陈默跪在冰冷的金属地板上,左臂的神经接口还在突突狂跳,像是有无数根烧红的针在骨髓里搅拌。那股剧痛没有随着身份清除而消失,反而因为刚才强行接入终端时的过载,变成了某种持续的、灼烧般的折磨。
他低头看向自己的左手。
那里原本握着那张闪着蓝光的“一级通行令”,但现在,芯片已经不见了。或者说,它不再以实体的形式存在。
就在三分钟前,当【交易成功】的字样跳出时,芯片内部的物理结构发生了坍缩。它变成了一团高浓度的数据流,顺着陈默手臂上的临时转接端口,硬生生挤进了他的视神经和大脑皮层。

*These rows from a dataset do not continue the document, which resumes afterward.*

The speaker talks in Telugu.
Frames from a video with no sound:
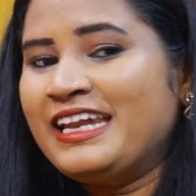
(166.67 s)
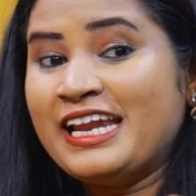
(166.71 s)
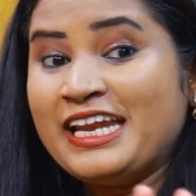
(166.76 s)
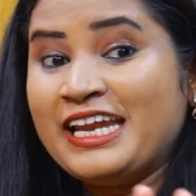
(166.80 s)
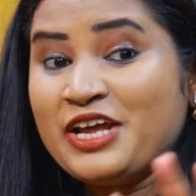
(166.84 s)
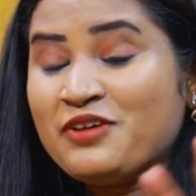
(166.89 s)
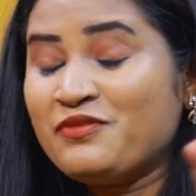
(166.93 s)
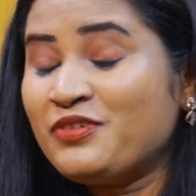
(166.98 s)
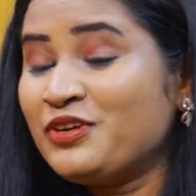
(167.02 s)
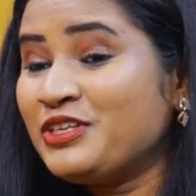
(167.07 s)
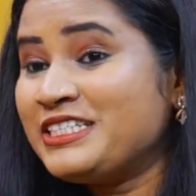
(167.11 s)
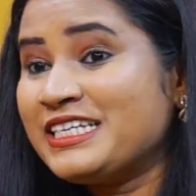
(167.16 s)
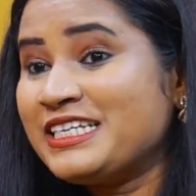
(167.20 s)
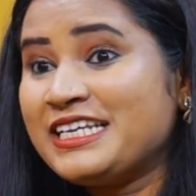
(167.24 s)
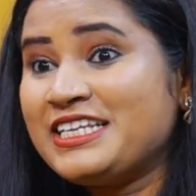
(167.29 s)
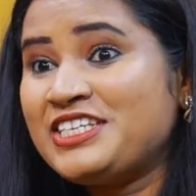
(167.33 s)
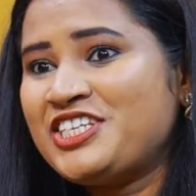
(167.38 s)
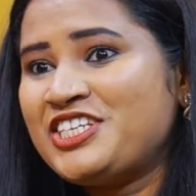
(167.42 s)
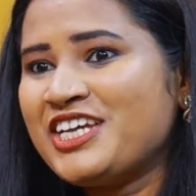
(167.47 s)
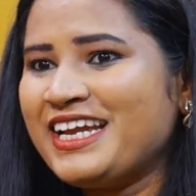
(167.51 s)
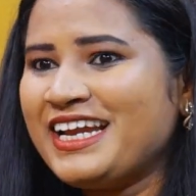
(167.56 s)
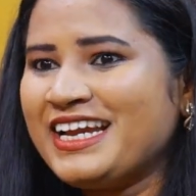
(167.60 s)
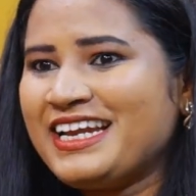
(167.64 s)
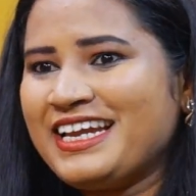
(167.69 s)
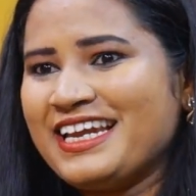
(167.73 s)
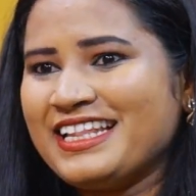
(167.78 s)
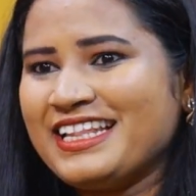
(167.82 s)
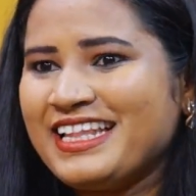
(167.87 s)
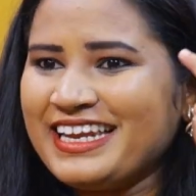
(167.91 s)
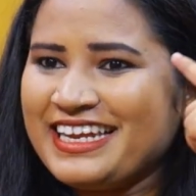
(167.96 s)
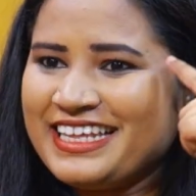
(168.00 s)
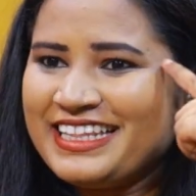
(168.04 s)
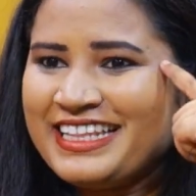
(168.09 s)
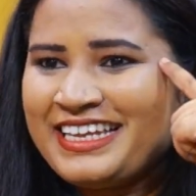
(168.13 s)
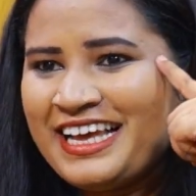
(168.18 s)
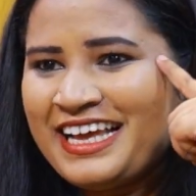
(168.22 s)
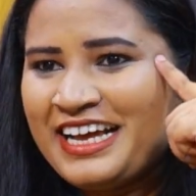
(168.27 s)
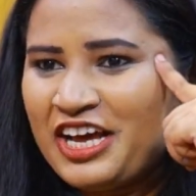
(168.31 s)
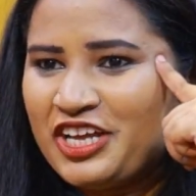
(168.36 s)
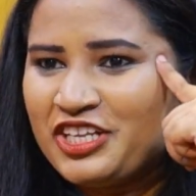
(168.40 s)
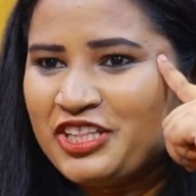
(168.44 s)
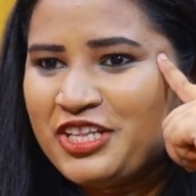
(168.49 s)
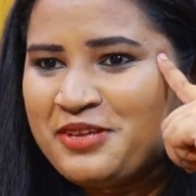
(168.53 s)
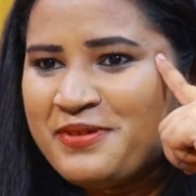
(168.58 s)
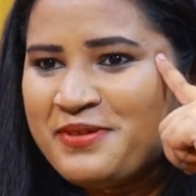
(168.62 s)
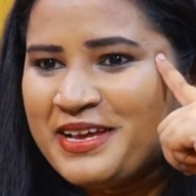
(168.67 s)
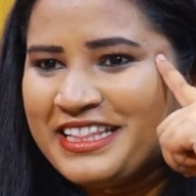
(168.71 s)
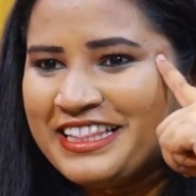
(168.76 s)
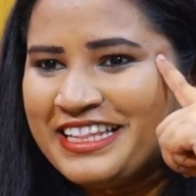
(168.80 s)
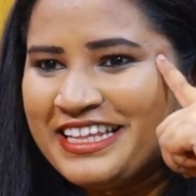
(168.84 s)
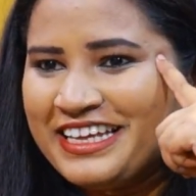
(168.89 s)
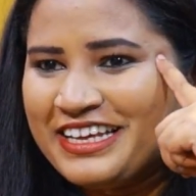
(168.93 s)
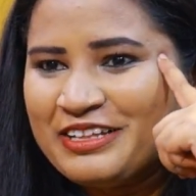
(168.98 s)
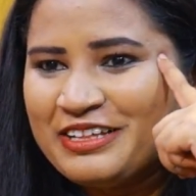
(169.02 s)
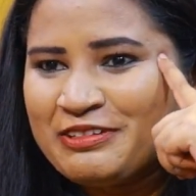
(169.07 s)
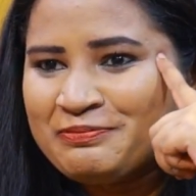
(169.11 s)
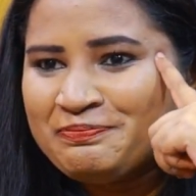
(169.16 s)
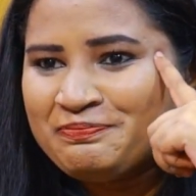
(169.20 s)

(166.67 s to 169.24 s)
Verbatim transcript: నన్ను ఎవరు జడ్జ్ చేయట్లేదు అనేది నాకు అర్థమైంది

现在,那枚曾经完整无缺、泛着幽蓝微光的废弃芯片,彻底消失了。
取而代之的,是陈默脑海中不断炸开的红色警告信号。
【警告:意识融合度 12%……35%……60%……】
【警告:宿主排异反应剧烈。建议立即断开连接。】
陈默咬紧牙关,喉咙里发出野兽般的低吼。他没有断开。
断开了,女儿的人工肾维护费就没了着落。更重要的是,芯片原主人——他曾经的上司林远,在最后时刻留下的不是金钱,而是一段被加密的记忆黑箱。那是清理部底层数据库的密钥,也是赵九爷这种黑市霸主无法触及的权力盲区。
如果不拿到这个密钥,哪怕有了通行令,他也只是个没有过去的幽灵,随时会被官方清理部像灰尘一样扫去。
门外传来了沉重的撞击声。
砰!砰!砰!
那是液压破拆锤在啃食合金大门的声音。赵九爷雇佣来的“清道夫”到了。每一下撞击,都让陈默的太阳穴跟着抽搐。
时间不多了。
他抬起颤抖的手,指尖在空中虚划。视网膜上投射出一行行绿色的代码瀑布,那些数据流杂乱无章,夹杂着林远生前的记忆碎片——血腥味的会议室、伪造的账本、还有那个被他亲手推下高楼的女人。
这些记忆像碎玻璃一样割裂着他的理智。